На дороге взвизгнули тормоза. Кто это к ней? Такси привезло кого-то. Зоя Александровна подошла к распахнутой двери, и сердце в ней закричало, переворачиваясь, взмывая вверх, колотясь в горле раненой птицей-вещуньей…
Они шли по тропинке съежившиеся, испуганные – маленький мальчик и большая девочка.
– Андрей? – сдавленным голосом назвала чужая тетка папино имя. Марина кивнула без слов и увидела, как отливает краска от лица женщины.

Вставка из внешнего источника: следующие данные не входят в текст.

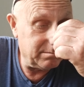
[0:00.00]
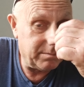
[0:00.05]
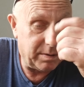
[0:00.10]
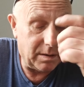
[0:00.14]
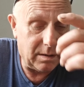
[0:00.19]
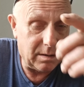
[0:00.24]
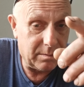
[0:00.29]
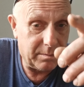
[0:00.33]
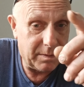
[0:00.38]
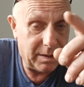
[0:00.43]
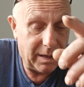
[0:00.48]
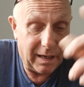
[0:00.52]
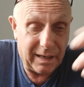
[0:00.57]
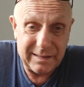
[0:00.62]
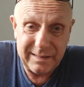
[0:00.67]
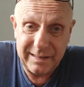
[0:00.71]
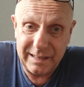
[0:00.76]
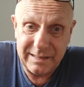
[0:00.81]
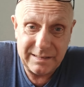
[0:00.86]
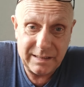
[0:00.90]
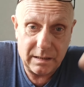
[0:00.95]
Burgman
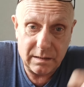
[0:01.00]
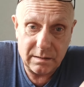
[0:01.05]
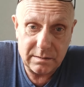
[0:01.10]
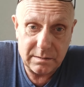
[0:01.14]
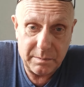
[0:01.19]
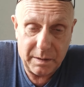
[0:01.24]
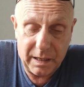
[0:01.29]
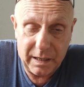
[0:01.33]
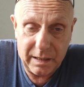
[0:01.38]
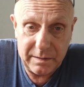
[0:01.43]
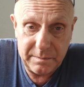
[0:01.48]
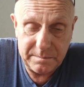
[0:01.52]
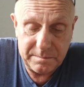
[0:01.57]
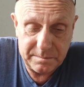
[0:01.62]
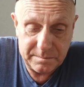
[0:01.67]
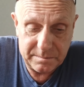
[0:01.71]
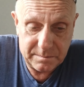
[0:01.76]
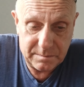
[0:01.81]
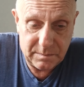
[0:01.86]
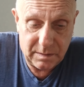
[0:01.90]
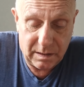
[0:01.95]
identical to mine
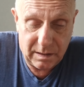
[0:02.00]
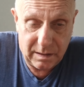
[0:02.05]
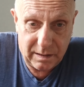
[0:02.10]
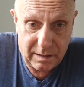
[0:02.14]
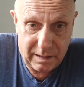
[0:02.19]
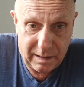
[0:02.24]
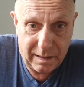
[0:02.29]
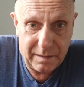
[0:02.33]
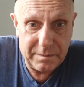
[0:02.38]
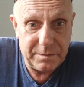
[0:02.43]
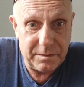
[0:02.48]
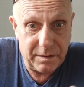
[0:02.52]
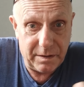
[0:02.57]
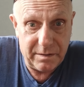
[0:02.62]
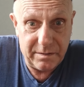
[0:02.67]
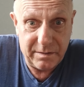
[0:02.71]
after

Она не заплакала, просто казалось, что горе разом придавило ее и состарило.
Дни бежали будто захлестнутые полупрозрачным дымным маревом: горькие хлопоты, обитый красным плюшем гроб; люди, речи, последнее прощание; горстка риса с изюмом – кутья, пригубленное за помин красное вино. Марина никак не могла заставить себя уснуть, потом не могла и не хотела просыпаться, умывать лицо, есть, разговаривать – жить, жить, и лишь изредка виновато чувствовала мимолетную радость – они не одни. На теплом плече тети Зои можно было вдоволь поплакать, слыша произнесенное ласковым шепотом:
– Большая девочка.
Зоя Александровна осталась с Алешкой. Марина удивлялась тому, как чутко чужая тетка откликается сквозь расстояния на ее неприятности.
– С тобой все хорошо? – спрашивала она.
– Хорошо, – каждый раз отвечала Марина в телефонную трубку.
– Может, мне приехать? Дня на два, а?
Потом выяснялось, что тетя Зоя уже взяла билеты туда и обратно, договорившись с соседкой о присмотре за Алешкой. Приезжала с неизменными пирожками, солеными огурчиками; разговаривала с кем-то в деканате и словно руками разводила все Маринкины беды, на поверку оказывавшиеся глупыми и ничтожными.
Марине становилось стыдно.
– Не надо было, тетя Зоя. Я бы сама…
– Большая девочка, – улыбалась Зоя Александровна. – Конечно, сама! Я же просто повидать тебя приезжала. Хотела немножко рядом с тобой побыть.
Тетя Зоя была рядом на Марининой свадьбе. Она вместе с Марининым мужем Витькой маялась под окнами роддома, когда Марина рожала дочку. Она взяла отпуск на работе, чтобы помочь молодой мамочке. Робко просила:
– Давай-ка я попробую, – если беспокойная малышка долго не засыпала в очередную бессонную ночь, и благодарная Марина сваливалась без сил. А когда пробуждалась, по квартире плыл чудный запах пирожков, мягких и одновременно хрустящих. Опущенные ресницы щекотал солнечный зайчик, и казалось, что вернулось детство: воскресенье, в школу идти не надо, можно спать долго-долго… Мама жарит пирожки… Какое счастье!
Марина снова проваливалась в сон, улавливая краешком ускользающего сознания легкий шепот:
– Ты спи, спи, я Оленьку смесями покормила…
Подросла дочка. Уже и у Алешки была своя семья. Постаревшая тетя Зоя жила с Мариной и каждый день ходила к Алексею присматривать за детьми. Все не могли в садик устроить.
Тревожась за нее, Марина звонила брату:
– Совесть у тебя есть? Ты почему мамушку допоздна задерживаешь?